Onur Karabay and his family were asleep when, shortly after 4 a.m. on 6 February, the deadliest earthquake to hit his country in more than a century convulsed the ground under their six-story apartment building.
"For a full minute and a half, the building shook violently," recalls Karabay, a member of the Rotary Club of Gaziantep Ipekyolu.
His city, Gaziantep, in the south of Turkey, was near the epicenter. He and his wife shouted and ran for their two children, then grabbed whatever essentials they could carry — shoes, jackets, phones, keys — and made for the door, as the first of the aftershocks hit.

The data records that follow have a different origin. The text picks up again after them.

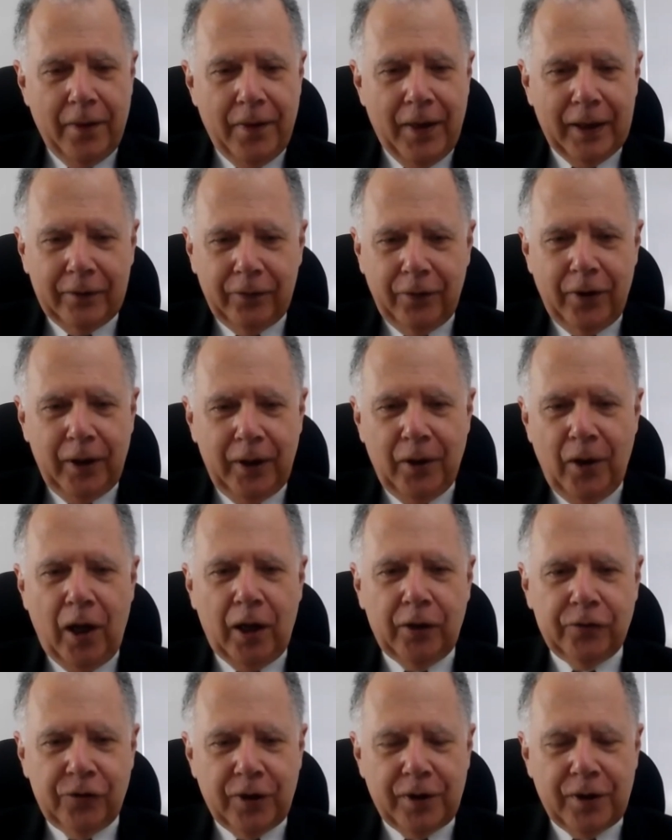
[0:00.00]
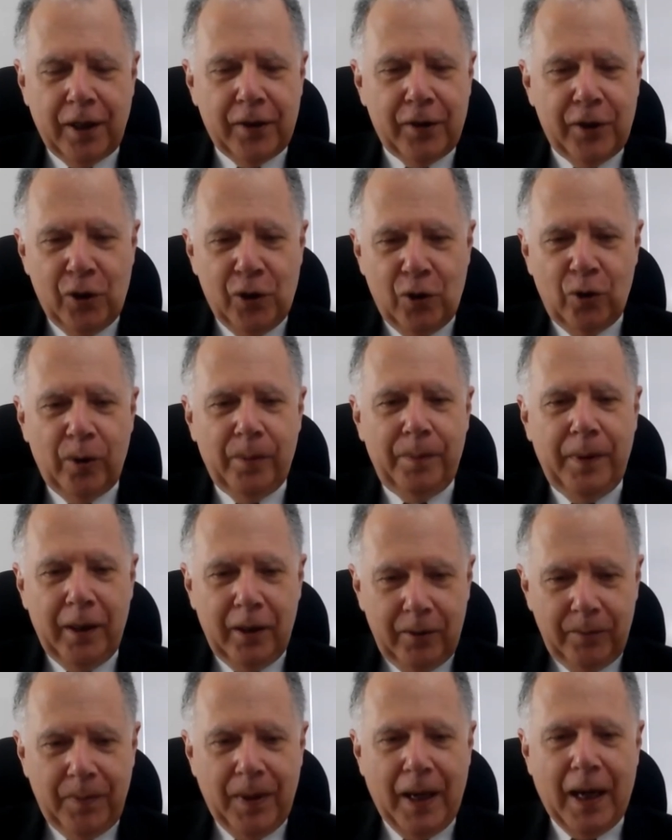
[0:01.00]
That's the logic that the
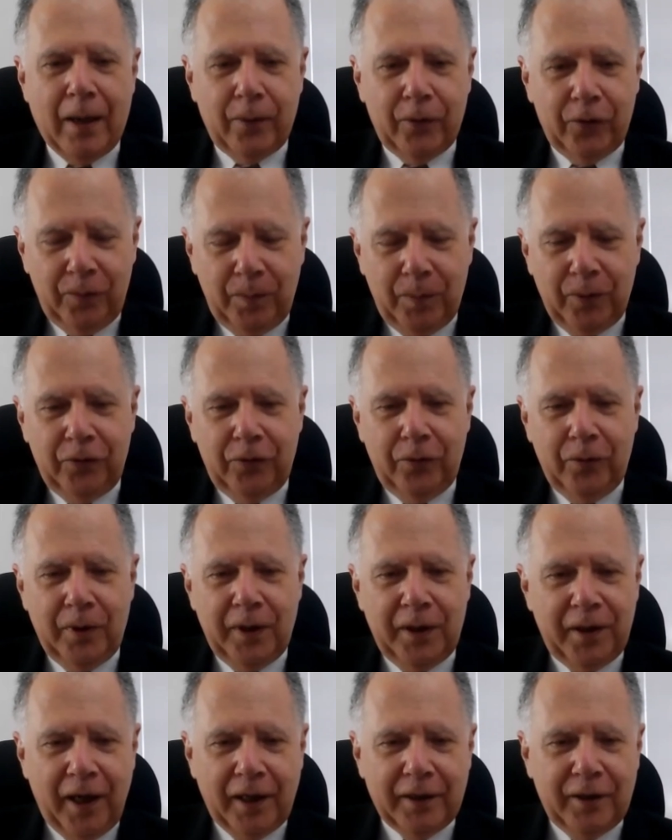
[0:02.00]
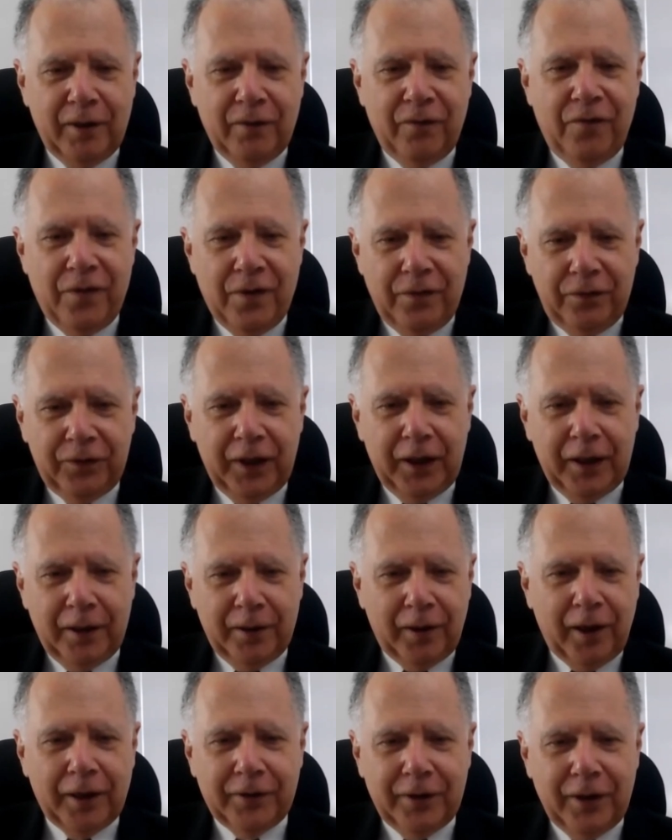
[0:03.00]
European powers pursued in 1915
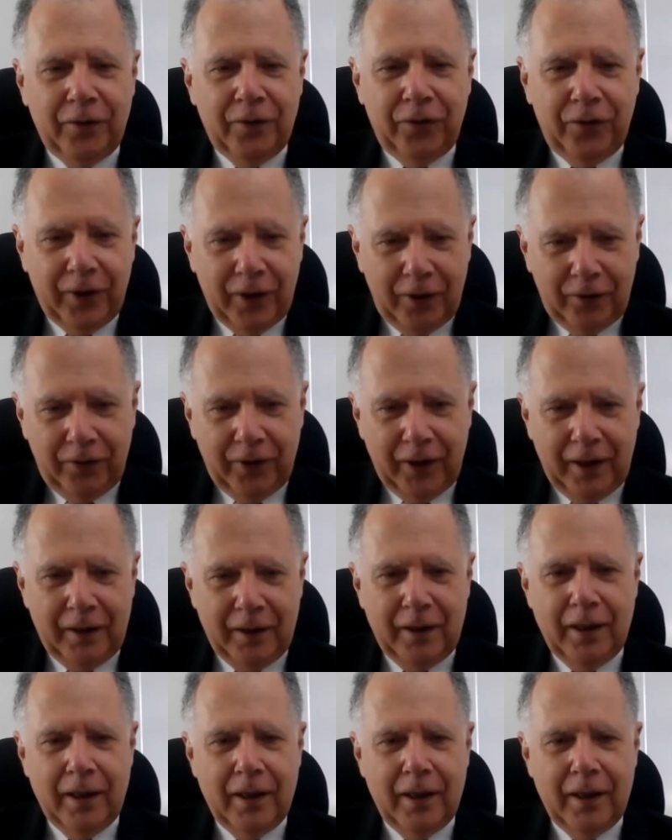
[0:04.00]
and 1916.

They made it out and took refuge at a one-story home in a rural area outside the city. There, Karabay and his family are sleeping in one room with about 25 other people to try to stay warm. There is no electricity, and the late-winter nighttime temperatures dip below freezing.
The 7.8 magnitude earthquake and hundreds of aftershocks killed tens of thousands of people in Turkey and Syria and reduced huge sections of cities to rubble.
Like tens of thousands of Turks and Syrians who lost their homes and belongings but managed to escape with their lives, Ahmet İlker Suat, president of the Rotary Club of Gaziantep-Alleben, has no place to go. He sleeps in his car with his daughter and wife.
"A lot of people sleep outside," he says. "There are no toilets, there is no water. The weather is very cold. People light fires to keep warm."
Despite these hardships, Karabay and Suat quickly connected with other Rotary members in their city and around the country to provide help to people like themselves who have lost everything.
In Gaziantep, Rotarians have set up an aid distribution center at a school owned by the brother of a Rotarian. They provide meals for 500 people a day, turn the classrooms and hallways into dormitories, and make the bathroom available to the public.
In addition, Rotarians from other parts of the country truck food, water, clothing, blankets, and other necessities to cities and towns across the disaster zone.
In Adana, another hard-hit city, semitrailers of supplies arrive at the construction yard of Kazim Apa, a member of the Rotary Club of Adana.
"People are sending supplies from all over," he says. He and other volunteers transfer the items to smaller cars for distribution because the larger trucks can't navigate through the destruction.
At night, with no power, cities are plunged into darkness in the weeks after the quake.
"You have to use the light on your mobile phone to find your way," Apa says, describing the scene in Hatay, where his mother lives. "People there wait in lines to use car batteries to charge phones and call relatives to ask for help."
On the national level, Rotary clubs in Turkey have donated tents, clothes, and heaters, and are trying to buy shipping containers that can be turned into makeshift shelters. Rotary leaders there are in regular communication with ShelterBox and Habitat for Humanity International, providing them support and invaluable situational awareness.
Within hours of the earthquake, RI President Jennifer Jones communicated with the affected Rotary districts and encouraged governors there to apply for grants from the Disaster Response Fund and share information about their relief efforts, so Rotary can amplify the calls for support.
While more help is desperately needed, Rotarians like Apa take comfort in the determination and resilience shared by fellow members to see a full recovery.
"Our roots will grow from this land," he says.